The Connecticut Supreme Court heard arguments Thursday in a protracted and politically charged labor case that pits Gov. M. Jodi Rell against high-ranking state police officers.
At issue is whether the Rell administration must recognize a union formed by state police captains and lieutenants in 2006, as ordered by the State Board of Labor Relations in 2007 and a Superior Court judge in 2008.
Justices gently quizzed lawyers for both sides during sedate oral arguments, leaving the day’s sharpest exchanges outside the court, where a Democratic gubernatorial contender accused the Rell administration of bad faith.
Democrat Dannel P. Malloy injected the case into his exploratory campaign for governor, blaming the administration for wasting money appealing the decisions by the labor board and Judge Henry S. Cohn.
“Thanks to this obstruction, 22 critical command position remain unfilled coming out of retirements last July,” Malloy said. “This has left the state less prepared and less safe.”

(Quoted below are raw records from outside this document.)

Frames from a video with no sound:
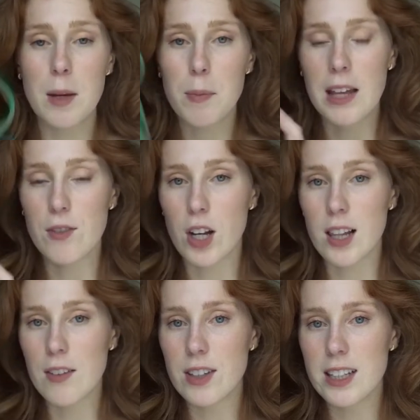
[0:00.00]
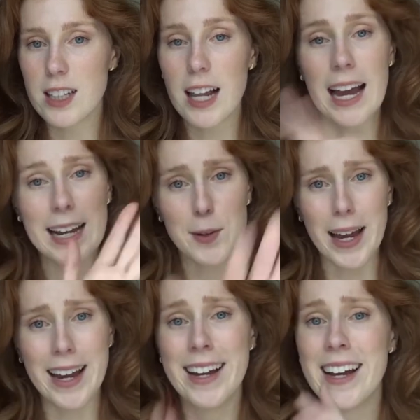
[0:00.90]
But they've got a lovely little,
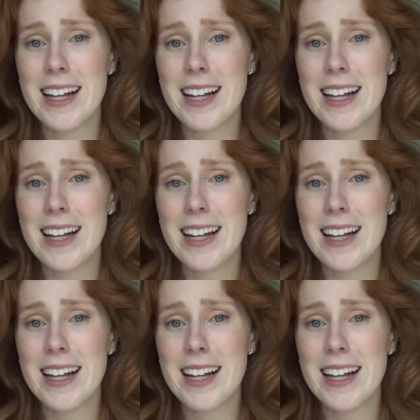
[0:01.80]
anyway,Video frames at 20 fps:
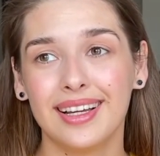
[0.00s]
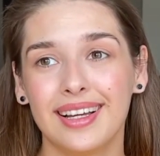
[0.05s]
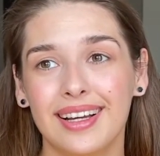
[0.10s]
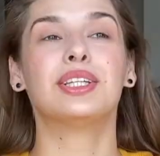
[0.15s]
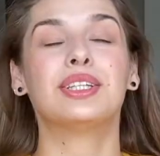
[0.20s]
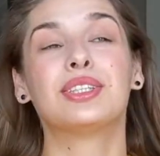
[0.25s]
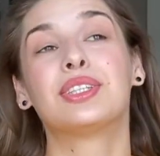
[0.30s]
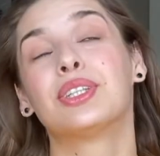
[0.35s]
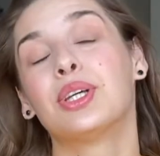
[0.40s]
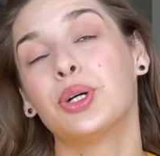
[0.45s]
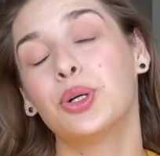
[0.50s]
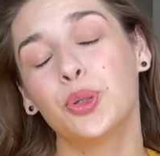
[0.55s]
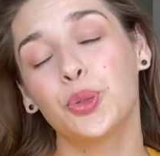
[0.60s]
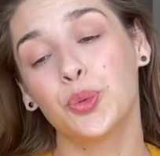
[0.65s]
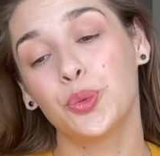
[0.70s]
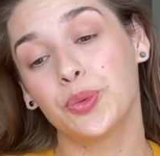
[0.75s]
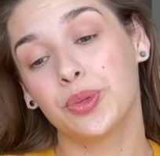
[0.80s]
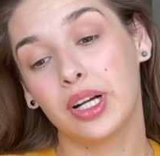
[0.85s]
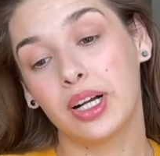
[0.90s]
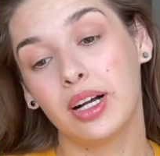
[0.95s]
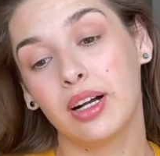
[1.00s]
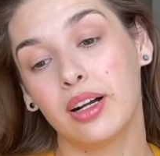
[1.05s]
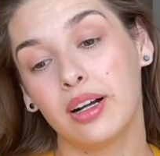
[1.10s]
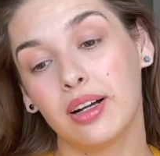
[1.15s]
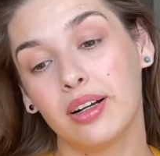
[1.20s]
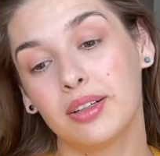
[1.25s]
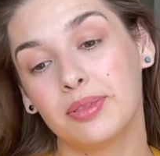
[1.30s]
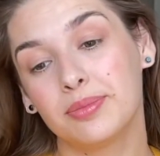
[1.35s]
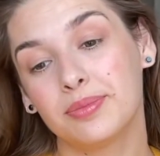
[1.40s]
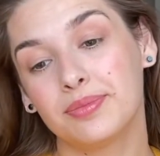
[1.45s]
So
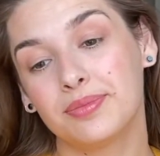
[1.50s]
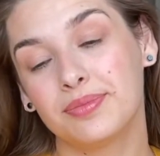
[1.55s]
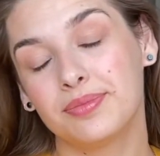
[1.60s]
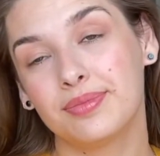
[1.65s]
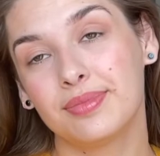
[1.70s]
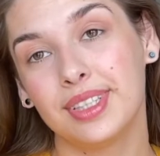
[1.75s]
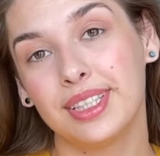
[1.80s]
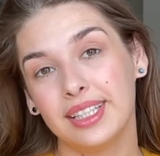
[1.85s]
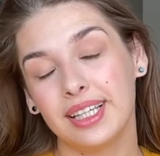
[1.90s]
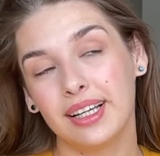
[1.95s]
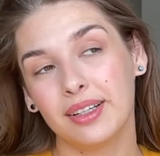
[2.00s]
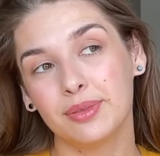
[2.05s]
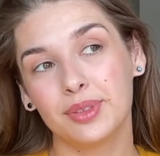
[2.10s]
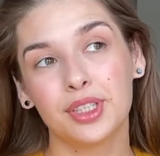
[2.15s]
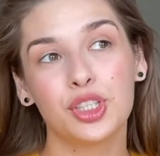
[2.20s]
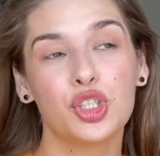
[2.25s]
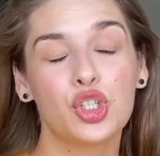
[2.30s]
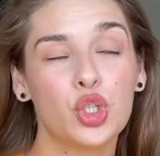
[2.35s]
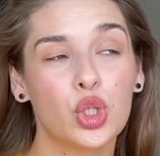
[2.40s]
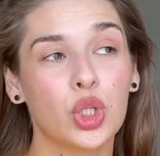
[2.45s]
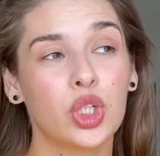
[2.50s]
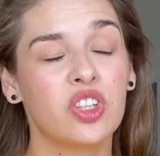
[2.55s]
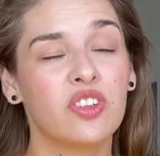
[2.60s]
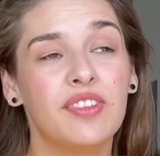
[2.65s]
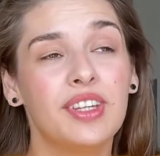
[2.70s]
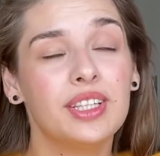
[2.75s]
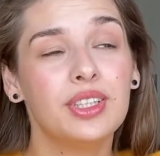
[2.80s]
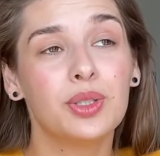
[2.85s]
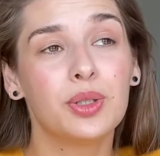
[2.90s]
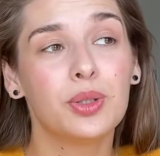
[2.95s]
yeah, this short
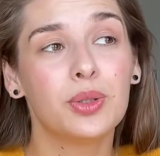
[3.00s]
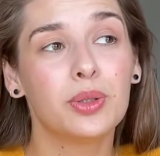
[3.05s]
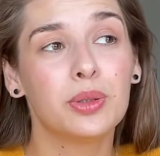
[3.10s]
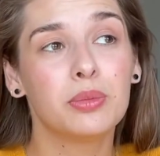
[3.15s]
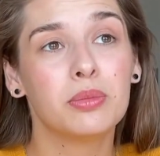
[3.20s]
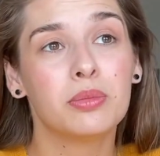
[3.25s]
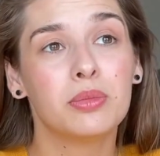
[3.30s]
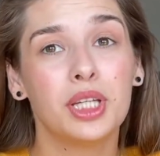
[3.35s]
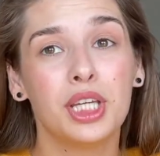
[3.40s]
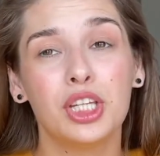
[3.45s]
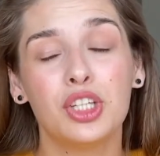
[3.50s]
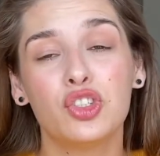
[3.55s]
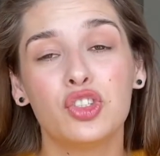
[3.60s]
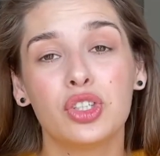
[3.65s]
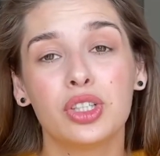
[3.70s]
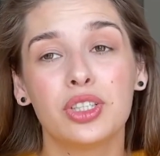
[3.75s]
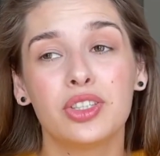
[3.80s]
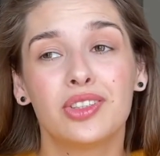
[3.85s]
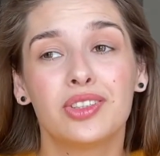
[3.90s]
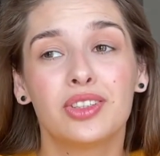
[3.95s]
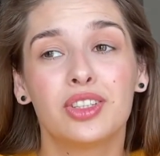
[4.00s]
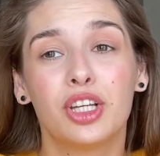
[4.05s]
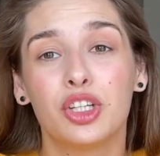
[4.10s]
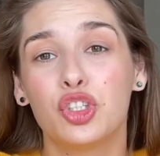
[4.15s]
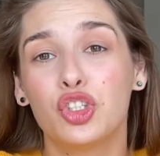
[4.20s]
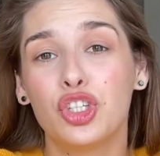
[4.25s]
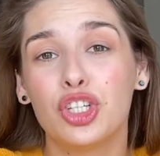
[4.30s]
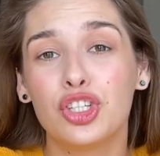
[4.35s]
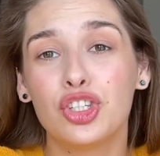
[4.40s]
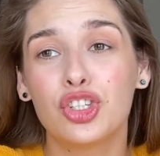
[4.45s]
video is just a
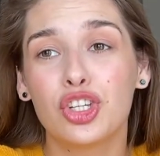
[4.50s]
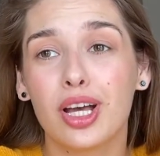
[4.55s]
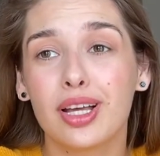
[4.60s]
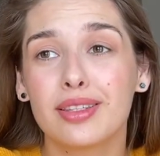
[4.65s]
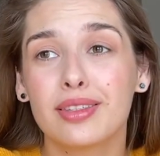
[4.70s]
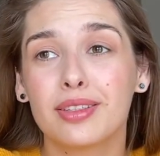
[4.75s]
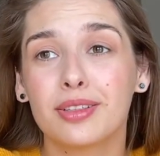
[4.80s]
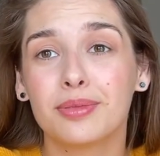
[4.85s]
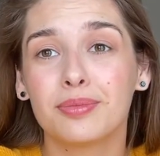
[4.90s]
chit chat.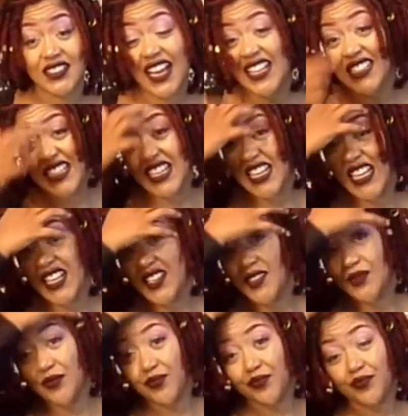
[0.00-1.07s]
I didn't.
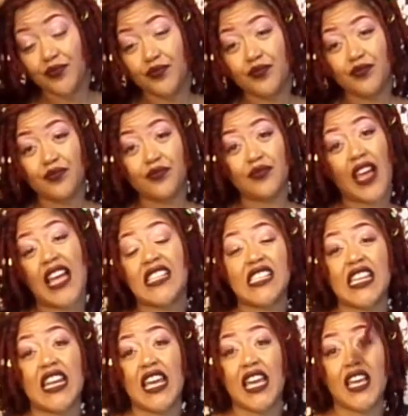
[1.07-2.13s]
I
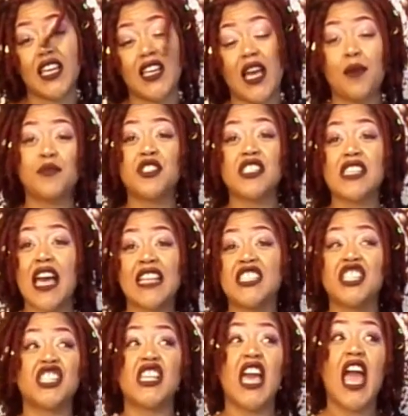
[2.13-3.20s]
did
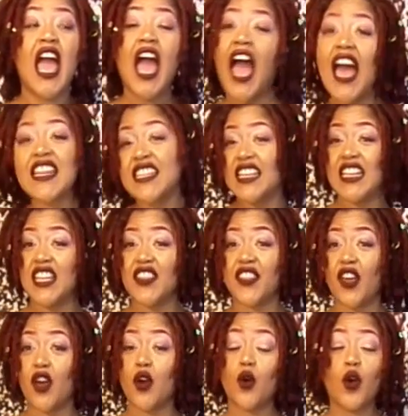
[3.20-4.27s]
it
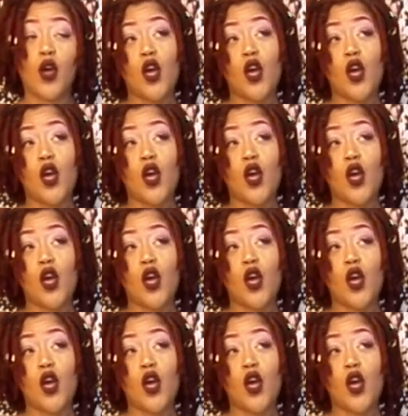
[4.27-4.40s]
though.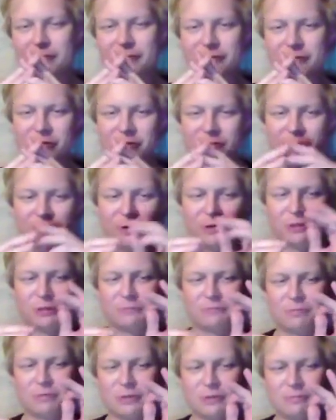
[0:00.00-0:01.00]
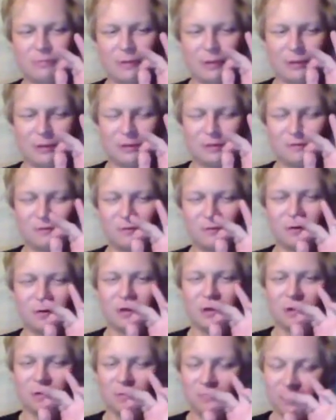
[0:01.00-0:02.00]
a third-person perspective,
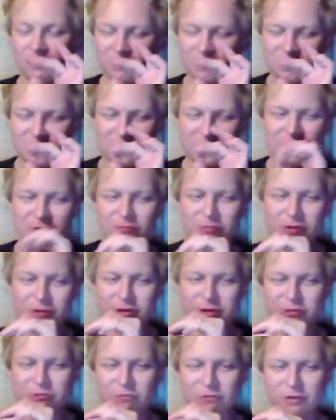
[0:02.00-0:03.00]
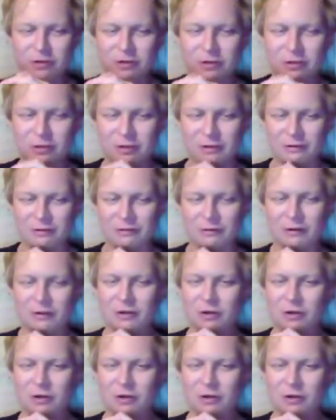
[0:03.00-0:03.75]
we can see what's going on.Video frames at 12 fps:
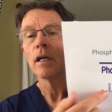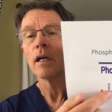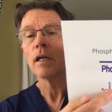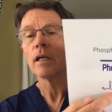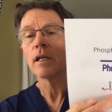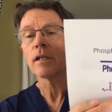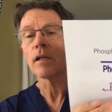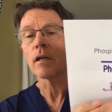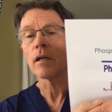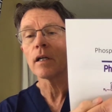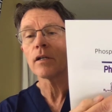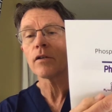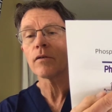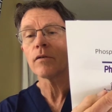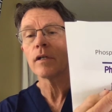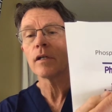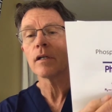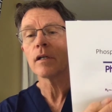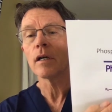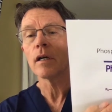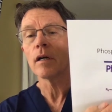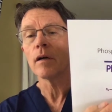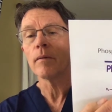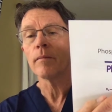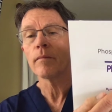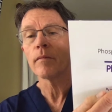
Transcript: uh, it's a glycerin, um,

Robert L. Genuario, the secretary of the Office of Policy and Management, said the case has not compromised public safety, though he conceded that all departments have been touched by a hiring freeze.
The state is facing a $500 million deficit in the current fiscal year.
“If the good mayor thinks there should be more public-safety staffing, he should suggest the General Assembly appropriate more dollars for public safety and say where those dollars are going to come from,” Genuario said.
The case has had political overtones from the start.
Attorney General Richard Blumenthal, now a candidate for U.S. Senate, formally withdrew from the case in 2007, saying he believed “opposition to the unionization of police lieutenants and captains is wrong as a matter of policy.”
The Rell administration persisted, hiring private legal counsel from the Hartford firm of Kainen, Escalera & McHale.
About 40 captains and lieutenants unanimously voted to unionize in 2006 after two years of fruitless talks with administrations of Gov. John G. Rowland and Rell over pay and other issues.
The administration appealed, saying that the officers met the definition of a “state manager” under labor law and were prohibited from collective bargaining.
The labor board concluded that the captains and lieutenants have no authority to hire, fire or transfer personnel, nor do they formulate agency policy or play a role in collective bargaining.
“While the captains and lieutenants must act with dispatch on critical matters, make day-to-day decisions, and are highly trained, they have very little autonomy or authority over major decisions that effect their operations,” Cohn wrote in denying the state’s appeal.
During oral arguments, the state’s lawyer, Diana Garfield, told the court that allowing the captains and lieutenants to unionize would leave the state police with only a commissioner and deputy commissioner in the management ranks.
Justice Richard Palmer, a former chief state’s attorney, noted that supervisory prosecutors are unionized.
Garfield replied that still left the chief state’s attorney and more than a dozen state’s attorneys as management.
The Rell administration did not wage a similar fight when captains and lieutenants in the Department of Correction unionized.
Genuario said that the titles do not carry as much authority in corrections as they do in public safety.
Capt. Tom Garbedian of the state police said he and his fellow ranking officers unionized only after seeing their pay erode. He said sergeants and master sergeants routinely make more money, because they are eligible for overtime.
In October 2007, only 38 sergeants and master sergeants eligible for promotion to lieutenant bothered to take the exam, the union said.